TASK REQUIREMENTS: Write out, word for word, the part of the listing below that opens with the line containing "[3:59.15-4:00.21]" and closes with the line containing "Word for word: limited", keeping both of those lines and adding no others.

RECORDS TO PROCESS:
• • •

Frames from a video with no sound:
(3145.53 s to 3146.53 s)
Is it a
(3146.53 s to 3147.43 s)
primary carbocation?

• • •

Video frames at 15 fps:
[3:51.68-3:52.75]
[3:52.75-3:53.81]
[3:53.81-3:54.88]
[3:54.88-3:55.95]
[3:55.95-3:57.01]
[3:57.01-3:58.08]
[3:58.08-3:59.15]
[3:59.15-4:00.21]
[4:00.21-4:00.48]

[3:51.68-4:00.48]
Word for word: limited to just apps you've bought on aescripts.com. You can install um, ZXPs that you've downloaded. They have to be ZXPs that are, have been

• • •

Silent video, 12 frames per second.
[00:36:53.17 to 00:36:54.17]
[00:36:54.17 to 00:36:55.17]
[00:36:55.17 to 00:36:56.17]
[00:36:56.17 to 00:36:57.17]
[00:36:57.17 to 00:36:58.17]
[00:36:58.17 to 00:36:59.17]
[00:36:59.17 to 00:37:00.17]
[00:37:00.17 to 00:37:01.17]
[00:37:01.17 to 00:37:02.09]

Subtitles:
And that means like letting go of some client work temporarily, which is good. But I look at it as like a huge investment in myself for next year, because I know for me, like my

• • •

RESULT FOR THIS EXERCISE:
[3:59.15-4:00.21]
[4:00.21-4:00.48]

[3:51.68-4:00.48]
Word for word: limited to just apps you've bought on aescripts.com. You can install um, ZXPs that you've downloaded. They have to be ZXPs that are, have been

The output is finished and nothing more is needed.